My Journal
July 2, 1998

Today I went to Ashland hospital with John to get a couple blood tests (mainly to test the level of Tegretol in my system). The nurse who was trying to draw my blood didn't know what she was doing, and her needle really hurt. She made three attempts. On the last try, I suddenly felt woozy and nauseous, so I fainted. The feeling of that state was really interesting. While I was passed out, I could feel my body trying to relax, like I really wanted to let go; but something else was keeping me from completely surrendering. It kind of felt like a dream. I felt the front of my body up against something. It felt warm. I felt like I was hanging on it. (I had flopped over onto the desk.) When I regained consciousness, I could not remember where I was. I looked at John's face in front of me and saw the nurse and then realized that I had been getting my blood drawn.

It all seems like a relevant analogy for something else. I imagine that the first stage of death could be like fainting. Or maybe that's how my surgery will feel. Yet maybe it won't be as conscious, since my mind was still working when I fainted (although it was in a very subconscious way). I felt the separate parts of my mind. The brain works in such interesting ways.

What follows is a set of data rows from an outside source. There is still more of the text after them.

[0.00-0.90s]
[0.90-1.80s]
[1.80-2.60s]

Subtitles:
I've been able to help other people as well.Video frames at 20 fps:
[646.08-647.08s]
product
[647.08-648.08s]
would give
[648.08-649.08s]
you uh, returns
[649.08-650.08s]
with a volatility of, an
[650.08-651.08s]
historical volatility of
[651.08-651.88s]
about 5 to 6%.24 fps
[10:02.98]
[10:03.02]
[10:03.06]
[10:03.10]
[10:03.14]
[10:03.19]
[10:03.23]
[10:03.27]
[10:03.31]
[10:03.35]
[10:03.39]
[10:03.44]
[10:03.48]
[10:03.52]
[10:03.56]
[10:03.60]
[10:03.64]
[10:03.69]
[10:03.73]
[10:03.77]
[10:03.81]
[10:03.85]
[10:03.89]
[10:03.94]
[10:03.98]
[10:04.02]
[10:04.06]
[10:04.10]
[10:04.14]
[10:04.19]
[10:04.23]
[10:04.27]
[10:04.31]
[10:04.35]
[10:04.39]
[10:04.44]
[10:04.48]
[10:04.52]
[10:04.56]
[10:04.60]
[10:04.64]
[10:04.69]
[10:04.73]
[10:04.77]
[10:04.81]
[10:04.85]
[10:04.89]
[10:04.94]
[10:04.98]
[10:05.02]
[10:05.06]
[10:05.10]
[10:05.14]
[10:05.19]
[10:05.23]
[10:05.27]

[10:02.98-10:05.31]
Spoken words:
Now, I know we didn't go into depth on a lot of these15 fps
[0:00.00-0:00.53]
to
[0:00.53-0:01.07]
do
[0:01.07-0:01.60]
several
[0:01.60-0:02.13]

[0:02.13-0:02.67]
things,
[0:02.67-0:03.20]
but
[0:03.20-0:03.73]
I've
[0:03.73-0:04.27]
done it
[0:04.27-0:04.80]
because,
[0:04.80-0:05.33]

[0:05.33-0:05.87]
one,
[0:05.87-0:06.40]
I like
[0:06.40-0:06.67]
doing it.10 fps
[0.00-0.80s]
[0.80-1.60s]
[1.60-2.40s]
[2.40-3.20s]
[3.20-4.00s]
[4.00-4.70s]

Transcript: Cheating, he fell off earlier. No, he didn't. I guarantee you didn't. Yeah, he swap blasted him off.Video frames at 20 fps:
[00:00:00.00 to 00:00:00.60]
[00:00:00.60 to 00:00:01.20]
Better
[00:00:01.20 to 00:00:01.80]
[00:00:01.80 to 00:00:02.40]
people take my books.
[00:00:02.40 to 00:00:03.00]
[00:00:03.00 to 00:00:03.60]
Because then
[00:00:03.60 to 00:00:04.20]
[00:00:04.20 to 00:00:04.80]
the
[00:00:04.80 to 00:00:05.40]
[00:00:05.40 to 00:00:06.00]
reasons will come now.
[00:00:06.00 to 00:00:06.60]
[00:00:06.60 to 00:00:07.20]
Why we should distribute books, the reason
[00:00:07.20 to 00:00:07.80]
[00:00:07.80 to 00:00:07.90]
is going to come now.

Today's whole experience made me feel very scared. It made me wary of hospitals and of trusting my body, my blood and my life in the hands of other people who are in the medical field. The thought that I'm going to have an IV in my arm for the surgery now sounds intimidating to me. Plus the surgeons are going to be opening up my skull to work with my brain. It's finally sinking in. I'll be there in seven days.

I keep finding myself in situations that open my eyes to valuable lessons from this tumor. People are sharing inspiring insights with me. I'm having to rethink some major issues in my life. I feel ready for change. I know I need to let go right now, which can be hard. I'm starting to see that there is an intense amount of bottled-up anger inside me. I think the tumor is a physical manifestation of the intense resentment. I aim for forgiveness.